--- Data to use Enclosed Below ---

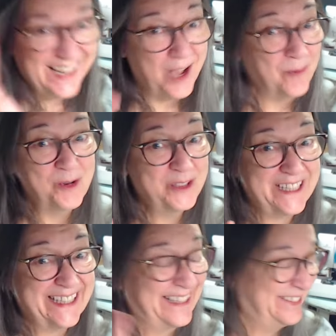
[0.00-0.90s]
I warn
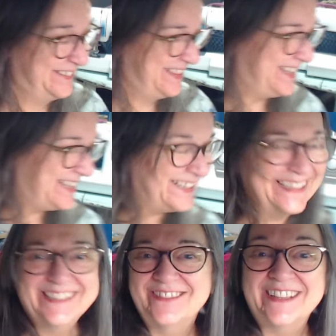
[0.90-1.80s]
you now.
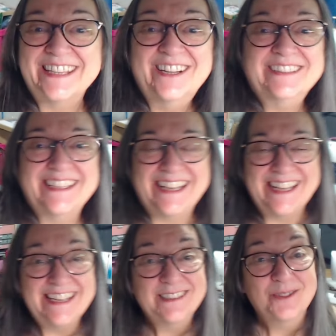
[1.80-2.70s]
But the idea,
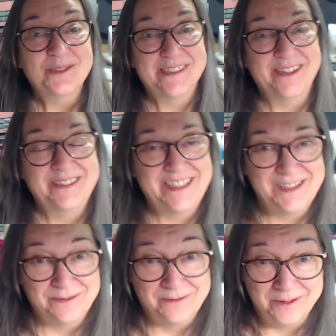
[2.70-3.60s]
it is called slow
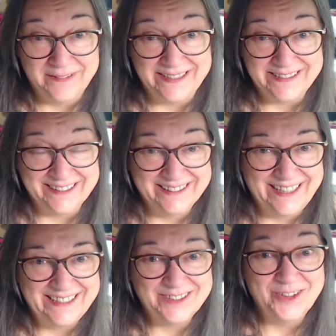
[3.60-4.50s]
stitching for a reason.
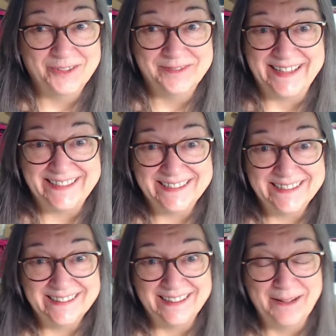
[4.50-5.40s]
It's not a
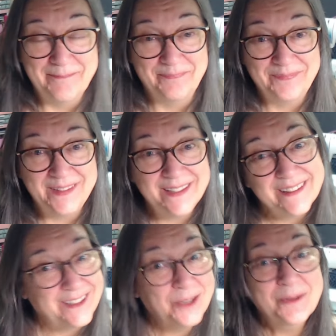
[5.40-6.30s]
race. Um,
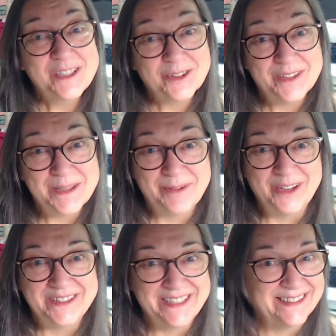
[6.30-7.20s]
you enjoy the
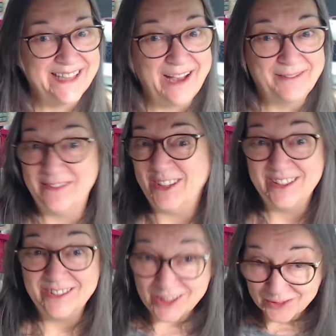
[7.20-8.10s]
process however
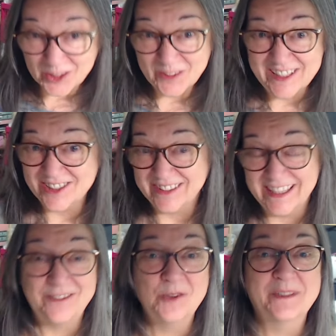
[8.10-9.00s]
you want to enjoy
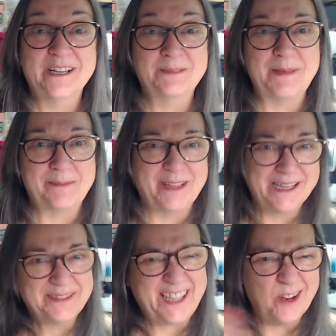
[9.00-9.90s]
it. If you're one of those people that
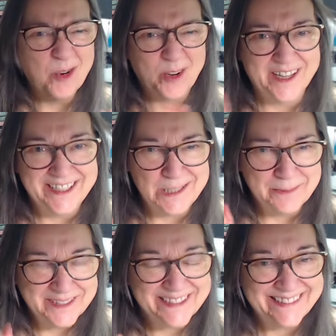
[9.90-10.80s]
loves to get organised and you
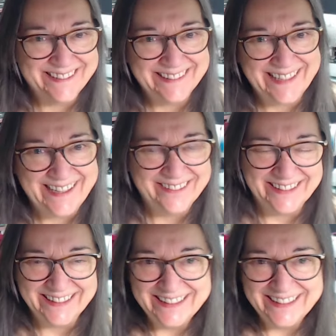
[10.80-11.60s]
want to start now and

--- End of Enclosed Data to use ---

# [Task requirements]
With the pictures set aside, copy each line above as written.

# [Exercise result]
[0.00-0.90s]
I warn
[0.90-1.80s]
you now.
[1.80-2.70s]
But the idea,
[2.70-3.60s]
it is called slow
[3.60-4.50s]
stitching for a reason.
[4.50-5.40s]
It's not a
[5.40-6.30s]
race. Um,
[6.30-7.20s]
you enjoy the
[7.20-8.10s]
process however
[8.10-9.00s]
you want to enjoy
[9.00-9.90s]
it. If you're one of those people that
[9.90-10.80s]
loves to get organised and you
[10.80-11.60s]
want to start now and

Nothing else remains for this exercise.